Having a hit single the first time around is either a blessing or a curse. It’s a blessing because most musicians dream of instant recognition, but on the other hand sudden success means there’s a lot to account for when it comes to future endeavors. The pressure is on to create something just as fabulous if not better.
And that leads us to Stealers Wheel, a band from Paisley, Scotland, that bumped up against the too much, too soon dilemma.
Early-1973 saw the band’s debut single, “Stuck In The Middle With You” soar to the No. 6 slot on the charts, which immediately made them the toast of the music community. But they quickly met with internal issues, prompting them to dismantle. They eventually got back together though, with a shift in personnel, and in 1974, “Star” barely scraped the Top 30. After that, Stealers Wheel struggled to stay afloat. Disagreements between band members, coupled with a bountiful of business problems drove the group to their death.
Thankfully, the music survived, and Stuck In The Middle With You: The Hits Collection (Spectrum Music) holds forth as a sterling summary of the band’s greatest moments.

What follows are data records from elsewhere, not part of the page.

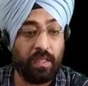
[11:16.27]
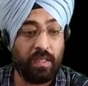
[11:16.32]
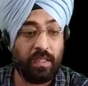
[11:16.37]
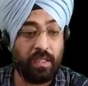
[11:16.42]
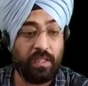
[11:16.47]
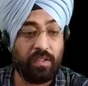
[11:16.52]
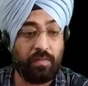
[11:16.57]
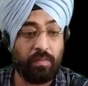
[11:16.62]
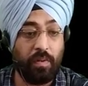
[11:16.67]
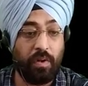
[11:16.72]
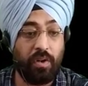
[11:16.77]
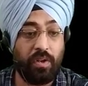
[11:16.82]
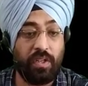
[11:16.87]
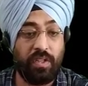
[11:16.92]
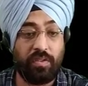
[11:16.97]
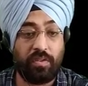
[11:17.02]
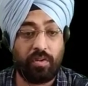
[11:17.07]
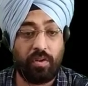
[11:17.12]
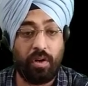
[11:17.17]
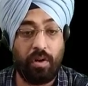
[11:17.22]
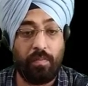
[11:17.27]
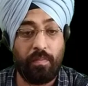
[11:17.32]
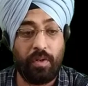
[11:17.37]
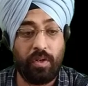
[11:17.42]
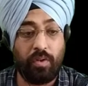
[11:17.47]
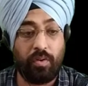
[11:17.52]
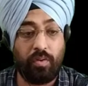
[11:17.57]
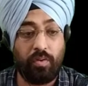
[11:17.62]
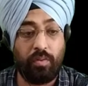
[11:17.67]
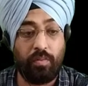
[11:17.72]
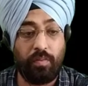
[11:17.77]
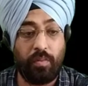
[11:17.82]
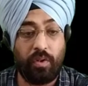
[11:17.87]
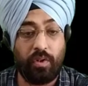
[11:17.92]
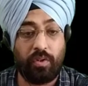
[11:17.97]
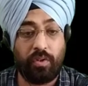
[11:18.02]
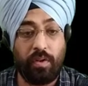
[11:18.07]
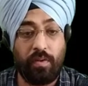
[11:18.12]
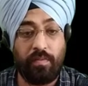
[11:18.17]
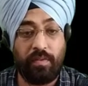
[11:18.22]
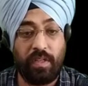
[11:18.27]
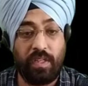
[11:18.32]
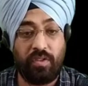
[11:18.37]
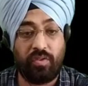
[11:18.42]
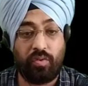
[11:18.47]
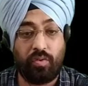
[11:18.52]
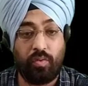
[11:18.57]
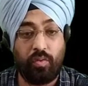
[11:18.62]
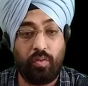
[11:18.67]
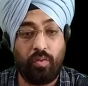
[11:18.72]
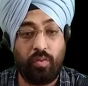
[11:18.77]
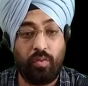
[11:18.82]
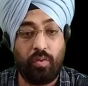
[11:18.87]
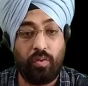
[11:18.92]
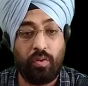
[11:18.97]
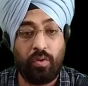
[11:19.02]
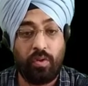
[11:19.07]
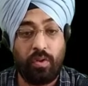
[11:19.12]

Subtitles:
This bond is common to both of these two.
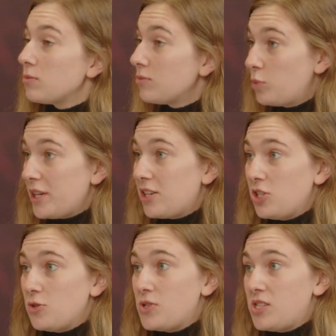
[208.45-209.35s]
we could
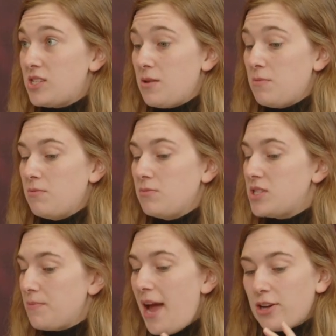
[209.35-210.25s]
use some
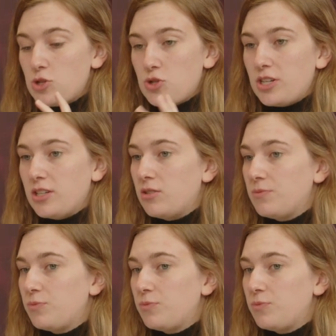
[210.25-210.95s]
extra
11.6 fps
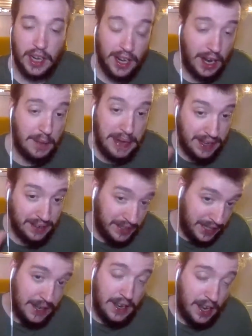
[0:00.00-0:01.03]
I mean,
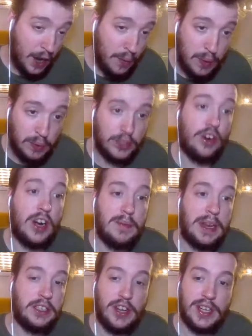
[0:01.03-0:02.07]
I will try
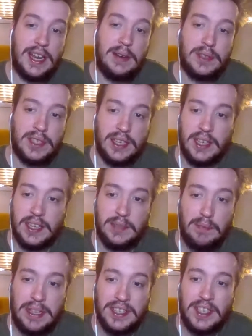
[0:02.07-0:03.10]
pastry stouts, and there's
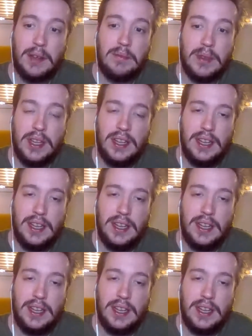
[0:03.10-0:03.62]
been some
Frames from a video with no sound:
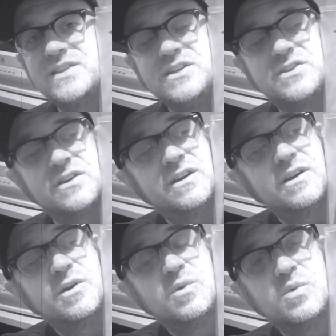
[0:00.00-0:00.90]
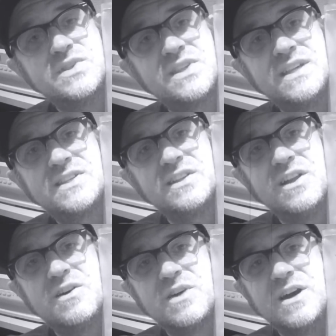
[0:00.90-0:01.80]
t-shirt was this
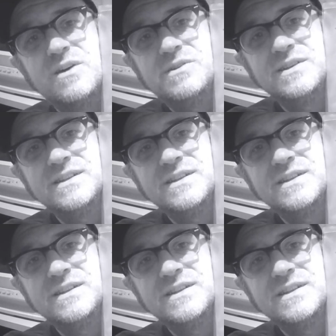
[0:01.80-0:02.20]
logo.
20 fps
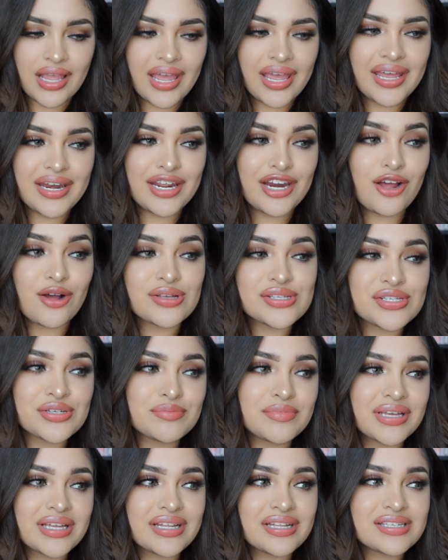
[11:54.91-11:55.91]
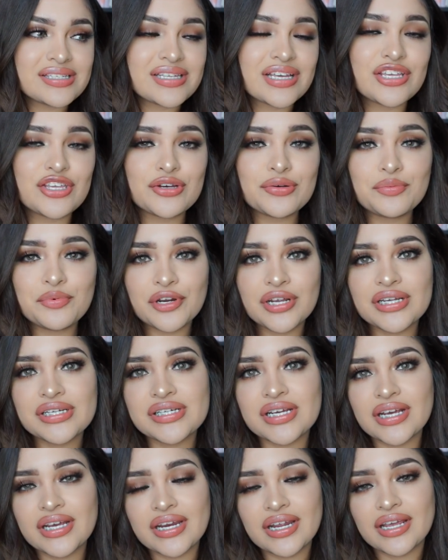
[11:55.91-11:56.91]
And it also means that you
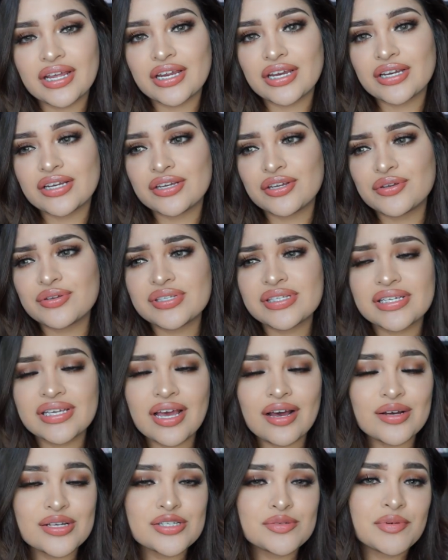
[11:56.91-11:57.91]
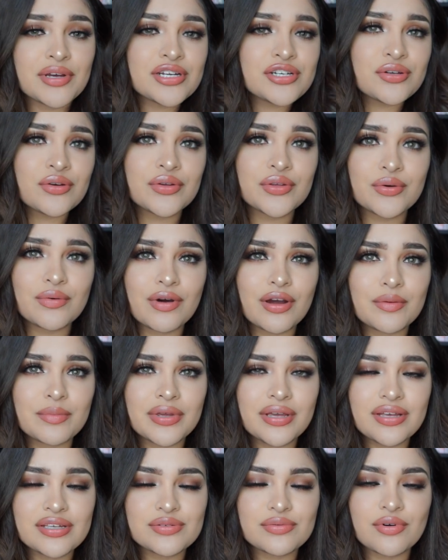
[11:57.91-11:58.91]
appreciate and you see how special you are,
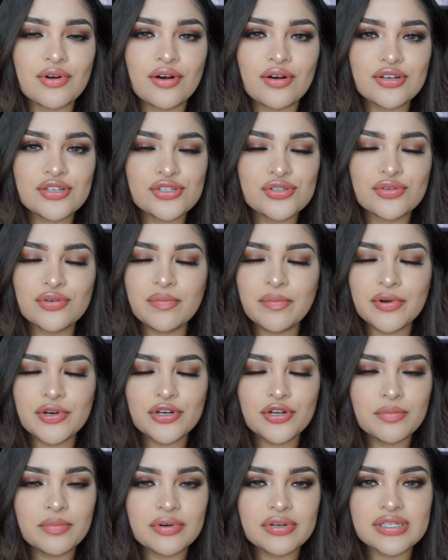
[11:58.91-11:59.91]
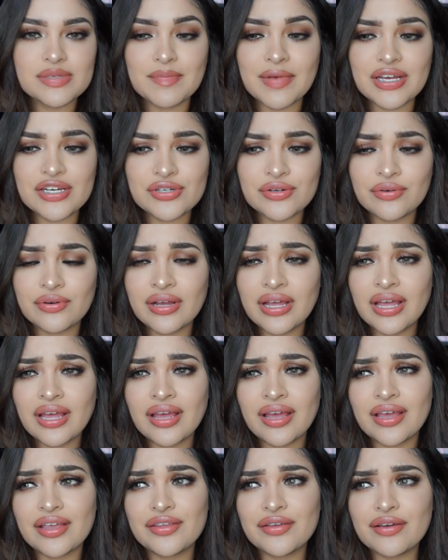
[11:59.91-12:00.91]
because we're all super duper special.
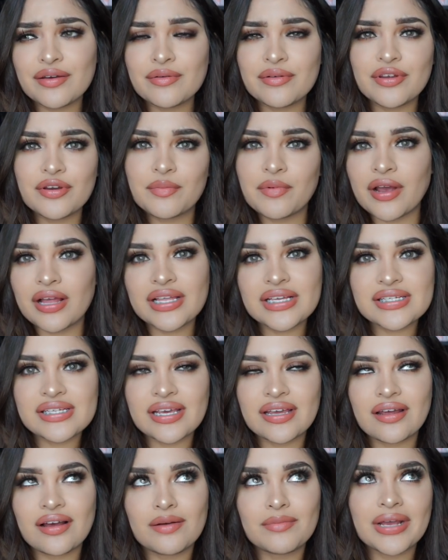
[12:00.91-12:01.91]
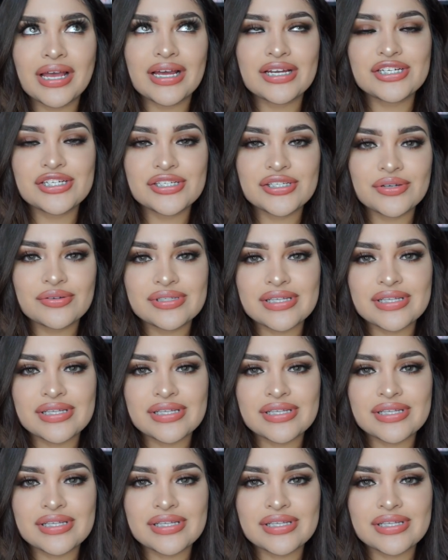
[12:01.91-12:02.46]
And you're probably saying, oh my god, she's so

Fronted by the rather easy-going vocals of Gerry Rafferty, Stealers Wheel exhibited a sound and style very similar to the latter day Beatles and Badfinger. The band’s material was always finely honed, accented by sheets of firm melodies and crafty arrangements. Despite the fact Stealers Wheel did not always see eye to eye on a personal level, they were definitely on the same page musically.
[GERRY RAFFERTY -- AN APPRECIATION: We always thought 'City to City' sold so well because it sounded like the great, lost Paul McCartney album of the period.]
Splattered with handclaps and an infectious head-nodding groove, “Stuck In The Middle With You” is the tune Stealers Wheel is best remembered for. And it’s not hard to hear why, as every bit, every move and every nuance of the song is so incredibly catchy. Ruled by the band’s trademark attire sewn of supple harmonies, rich hooks and compact instrumentation, “You Put Something Inside Me,” “Star,” “Good Businessman,” “Everything’ll Turn Out Fine” and “Johnny’s Song” are all but a brief rundown of additional jewels featured on the disc.
Combining soft and gentle textures with a potent pop-rock edge, Stealers Wheel sported commercial appeal in spades. As mentioned, the Beatles were obvious role models, and on certain tracks you would swear it was George Harrison playing guitar. Strands of bleating horns also emerge here and there, while a strong folk influence further administers a fair amount of the compositions.
Prior to the formation of Stealers Wheel, Gerry Rafferty had a relatively fruitful solo career, and returned to the solitary route upon leaving the band. In 1978 and 1979, he garnered colossal fame with a series of hit singles, including “Baker Street,” “Right Down The Line,” “Home And Dry,” “Days Gone Down (Still Got The Light In Your Eyes)” and “Get It Right The Next Time.” But that was pretty much it, and he ultimately vanished from sight.
Gerry Rafferty sadly passed on in January of 2011. A talented singer and songwriter, he was never that comfortable in the spotlight, and his unassuming manner was evident in his frank and poetic tunes.